Chris Bolin, National Post
Stephen Rive, general manager of Barclays Global Investors Canada's iUnits.
A week too late for index investors overexposed to Nortel Networks Corp., the capped version of the Barclays i60 units finally begins trading on Thursday.
Meanwhile, the first of the major Canadian banks, TD Asset Management, is poised to enter the exchange-traded fund (ETF) market with a product based on the broader Toronto Stock Exchange 300 index, as well as a capped version.
A TD spokesperson confirmed a prospectus for the TD TSE 300 Index Funds and TD TSE 300 Capped Index fund was filed on Feb. 6. Annual fees on both ETFs would be 0.25%.
CIBC Securities Inc. is also looking at the ETF market but already has several index funds with management expense ratios as low as 0.3%, if you meet minimum investment thresholds. CIBC Securities chief executive Ted Cadsby said "we would only bring [ETFs] out if we could offer them below the fees that Barclays is charging."
That would be around 17 basis points or 0.17% for Barclays' broader Canadian ETFs. Based on how long it took Barclays Global Investors Canada to come to market, investors may have to wait for any bank ETF to become available.
Barclays filed a prospectus for the capped fund and four TSE sector funds last September. It's all but missed the RRSP season, with only the iUnits Standard & Poor's/TSE 60 Capped Index Fund out in time. It will trade on the TSE under the ticker (XIC/TSE).
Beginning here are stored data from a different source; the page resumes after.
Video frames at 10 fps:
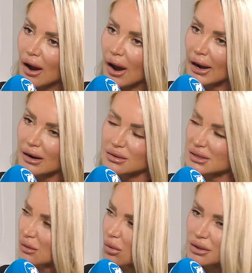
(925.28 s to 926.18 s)
And I was
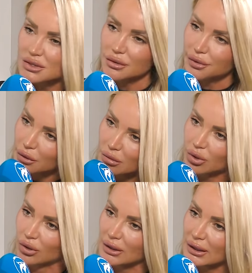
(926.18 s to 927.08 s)
like, what's the fucking
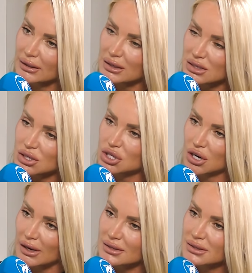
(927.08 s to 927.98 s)
point? Like, this is
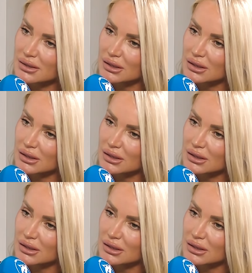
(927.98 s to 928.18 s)
shit.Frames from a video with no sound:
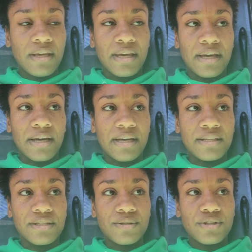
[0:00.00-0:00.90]

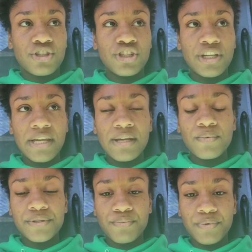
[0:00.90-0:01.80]
And she
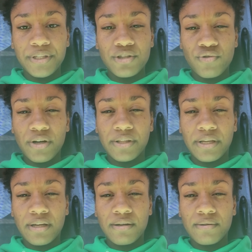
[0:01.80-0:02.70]
was really
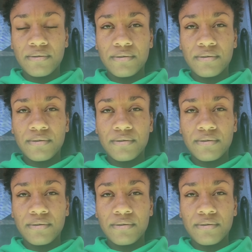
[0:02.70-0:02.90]
struggling,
The other Barclays funds will become available at various times in March, while two 100% RRSP eligible global equity funds (one covering the S&P 500, the other a non-North American or EAFE fund) will come out later.
One of the new BGI funds is a mid-cap TSE product. The i60 provides exposure to 75% of the market capitalization of the TSE and the mid-cap to another 15%. Using both, an investor gets 90% exposure to the TSE 300, said Stephen Rive, General Manager, iUnits for BGI Canada Ltd.
While the i60c may appeal to investors concerned about excess exposure to Nortel, Mr. Rive said "I don't expect recent events to have changed their thinking. We wanted to make the choice available so people could limit exposure to 10% or stay in the i60s for a pure approach" to indexing the TSE.
The other way to adjust exposure to Nortel is with the sector funds. You can get 25% exposure to Nortel through the new Canadian technology sector ETF.
Those wanting less exposure could use a combination of the new sector funds covering gold, energy and financial services. However, MERs of these funds are 0.55% or 55 basis points, or about triple that of the pure or capped i60s.